What Are Ingrown Hairs?
In general, ingrown hairs are the result of hair growing in improperly. They are most common after you use some kind of mechanical hair removal method like shaving or waxing.
You can get ingrown hairs without hair removal, however, especially if you tend to have coarse or curly hair.
There are two basic types of hair issues that we call ingrown hairs, true ingrown hair that cannot break through the skin, and hair that has curled back on itself and re-entered and irritated the skin.
Razor Bumps
Razor bumps are the common name for hair that has curled back on itself. You can’t always see the hair growing in with razor bumps, although if you go longer between shaving you might.
Razor bumps are usually smaller than true ingrown hairs, and easier to resolve. Often the hair will lift on its own as it grows, although not always.
Fortunately, razor bumps usually only affect the first couple layers of skin. The bumps are therefore less likely to scar, darken the skin, or leave other permanent marks of the irritation. They’re also less likely to get infected and are often less noticeable in general.

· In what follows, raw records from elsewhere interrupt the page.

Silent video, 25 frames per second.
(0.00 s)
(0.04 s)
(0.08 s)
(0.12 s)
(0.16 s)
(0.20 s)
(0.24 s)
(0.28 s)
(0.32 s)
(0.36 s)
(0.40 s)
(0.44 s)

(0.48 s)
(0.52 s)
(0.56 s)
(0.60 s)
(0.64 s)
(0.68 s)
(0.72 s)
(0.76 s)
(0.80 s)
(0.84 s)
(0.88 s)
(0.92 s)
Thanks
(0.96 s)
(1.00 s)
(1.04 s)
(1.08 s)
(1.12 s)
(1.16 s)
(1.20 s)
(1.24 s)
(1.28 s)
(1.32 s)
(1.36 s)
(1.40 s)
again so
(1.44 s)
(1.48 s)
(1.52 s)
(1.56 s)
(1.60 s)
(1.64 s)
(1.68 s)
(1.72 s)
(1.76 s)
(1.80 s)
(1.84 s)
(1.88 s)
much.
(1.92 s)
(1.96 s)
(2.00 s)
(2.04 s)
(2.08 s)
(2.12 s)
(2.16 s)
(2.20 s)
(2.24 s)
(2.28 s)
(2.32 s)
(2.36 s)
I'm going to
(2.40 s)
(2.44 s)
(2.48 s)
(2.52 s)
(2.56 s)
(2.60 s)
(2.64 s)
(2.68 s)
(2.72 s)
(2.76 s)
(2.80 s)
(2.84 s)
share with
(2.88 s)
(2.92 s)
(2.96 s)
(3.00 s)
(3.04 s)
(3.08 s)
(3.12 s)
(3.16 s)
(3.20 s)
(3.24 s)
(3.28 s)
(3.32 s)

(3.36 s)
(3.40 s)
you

Another type of ingrown hair that falls under this category are hairs that grow under the first layer of skin but don’t cause irritation (at first). This type of ingrown hair is usually visible and appears to be lying very flat against your skin.
The easiest way to check for these is to run a finger over the hair and see if you can feel it, or if it moves. If the hair doesn’t move at all it’s probably growing under one layer of skin. These can usually be freed with mild exfoliation.
Ingrown Hairs
True ingrown hairs are less common than razor bumps. A true ingrown hair occurs when the hair cannot break through the skin as it grows. Sometimes they will resolve on their own as the hair grows longer and pressure builds, but it’s also common for the hair to curl around itself, increasing skin irritation as it does.

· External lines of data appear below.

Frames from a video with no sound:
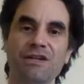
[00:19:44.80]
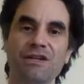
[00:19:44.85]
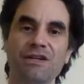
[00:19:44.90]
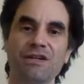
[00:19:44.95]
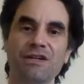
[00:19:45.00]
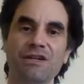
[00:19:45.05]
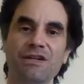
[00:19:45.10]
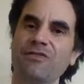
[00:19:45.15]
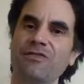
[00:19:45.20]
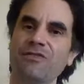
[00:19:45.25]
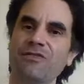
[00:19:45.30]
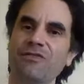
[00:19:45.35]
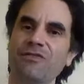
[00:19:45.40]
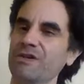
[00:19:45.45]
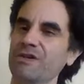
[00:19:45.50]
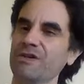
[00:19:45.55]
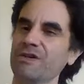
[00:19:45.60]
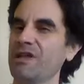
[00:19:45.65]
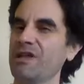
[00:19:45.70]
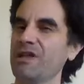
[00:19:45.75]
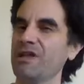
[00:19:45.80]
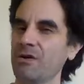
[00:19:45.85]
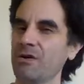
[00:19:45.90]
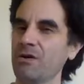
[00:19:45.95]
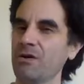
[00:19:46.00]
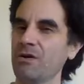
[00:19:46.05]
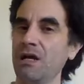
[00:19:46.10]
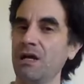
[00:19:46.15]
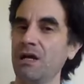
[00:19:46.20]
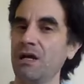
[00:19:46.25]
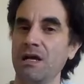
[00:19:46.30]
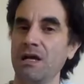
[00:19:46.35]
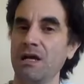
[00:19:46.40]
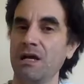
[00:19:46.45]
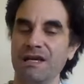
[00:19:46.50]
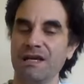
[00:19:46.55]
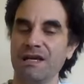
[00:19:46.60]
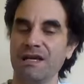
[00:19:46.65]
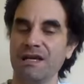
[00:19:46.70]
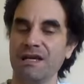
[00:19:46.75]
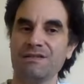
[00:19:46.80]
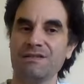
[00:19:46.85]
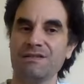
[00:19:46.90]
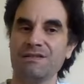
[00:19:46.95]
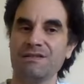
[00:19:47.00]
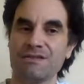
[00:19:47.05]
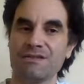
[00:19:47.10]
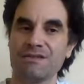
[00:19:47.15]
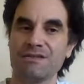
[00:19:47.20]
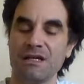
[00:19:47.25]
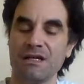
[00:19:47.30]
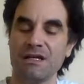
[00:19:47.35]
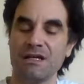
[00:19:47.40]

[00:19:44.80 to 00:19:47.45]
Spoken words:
Cooper, of course, though, is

True ingrown hairs are usually bigger and more noticeable than razor bumps and often look more like pimples than razor bumps since white blood cells will collect in the irritated skin in an attempt to fight infection or dissolve the offending hair.

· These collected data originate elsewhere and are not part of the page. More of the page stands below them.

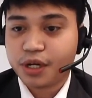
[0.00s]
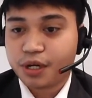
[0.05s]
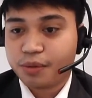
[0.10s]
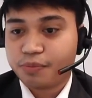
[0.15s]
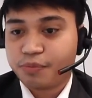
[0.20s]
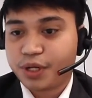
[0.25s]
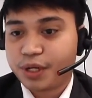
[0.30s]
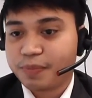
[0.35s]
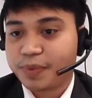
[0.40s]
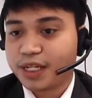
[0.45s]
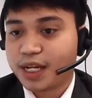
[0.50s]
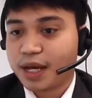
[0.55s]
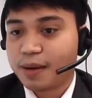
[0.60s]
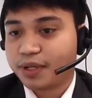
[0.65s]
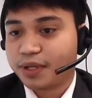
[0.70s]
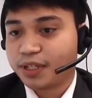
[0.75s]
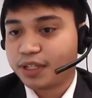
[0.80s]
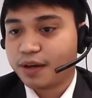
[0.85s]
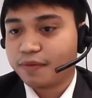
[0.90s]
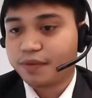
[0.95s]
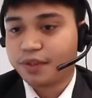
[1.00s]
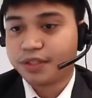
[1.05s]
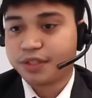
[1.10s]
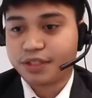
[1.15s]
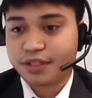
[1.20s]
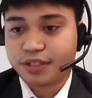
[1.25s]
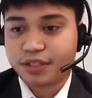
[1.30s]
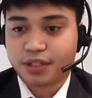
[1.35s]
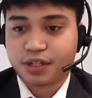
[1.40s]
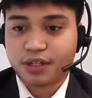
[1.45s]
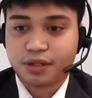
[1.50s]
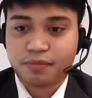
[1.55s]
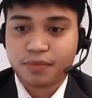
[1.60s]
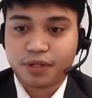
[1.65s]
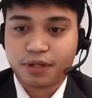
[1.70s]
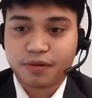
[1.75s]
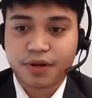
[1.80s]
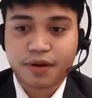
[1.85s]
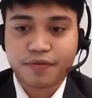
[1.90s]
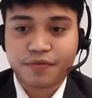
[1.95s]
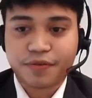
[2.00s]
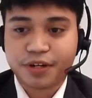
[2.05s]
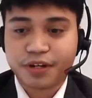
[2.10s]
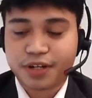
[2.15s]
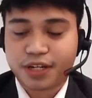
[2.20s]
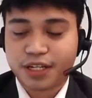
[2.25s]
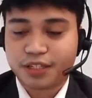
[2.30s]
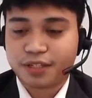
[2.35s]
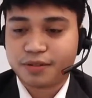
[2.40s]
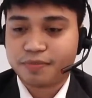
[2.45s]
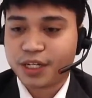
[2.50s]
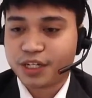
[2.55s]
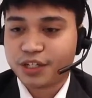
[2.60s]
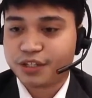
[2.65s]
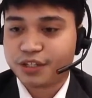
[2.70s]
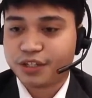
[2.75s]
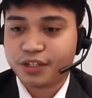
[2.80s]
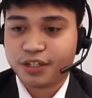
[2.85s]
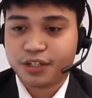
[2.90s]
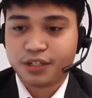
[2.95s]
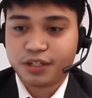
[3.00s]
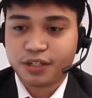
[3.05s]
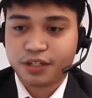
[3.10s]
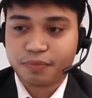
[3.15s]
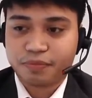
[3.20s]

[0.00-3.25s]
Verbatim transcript: pre-pandemic levels. Um, however, as mentioned,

True ingrown hairs have another thing in common with zits, they are usually the result of clogged pores or a buildup of excess dead skin cells, either one of which can make it harder for the hair to break through your skin and grown normally.
This type of skin irritation is also more prone to infection since the level of irritation and damage is more severe. Trapped hairs are also more likely to permanently darken your skin or become infected.
In rare, particularly severe cases, true ingrown hairs should be drained by a doctor. You shouldn’t ever try to pop or squeeze an ingrown hair, but you can use warm compresses to try and lift the hair, and then tease it free with a pair of tweezers.
Prevention
From here on we’re going to refer to both types of ingrown hair simply as ingrown hairs. Fortunately, the same prevention methods will work regardless of which type of ingrown hair you get. It’s important to identify which type you have if you develop an ingrown hair but treating them is otherwise similar.
These tips and tricks will help you reduce the number of ingrown hairs you get to an absolute minimum, and will also help your skin look healthier and younger in the process.
Exfoliate
Exfoliating, at its most basic level, is just removing dead and dried skin cells. It can also help break down the glue that forms from your skin’s natural sebum, dead skin cells, and dirt and bacteria.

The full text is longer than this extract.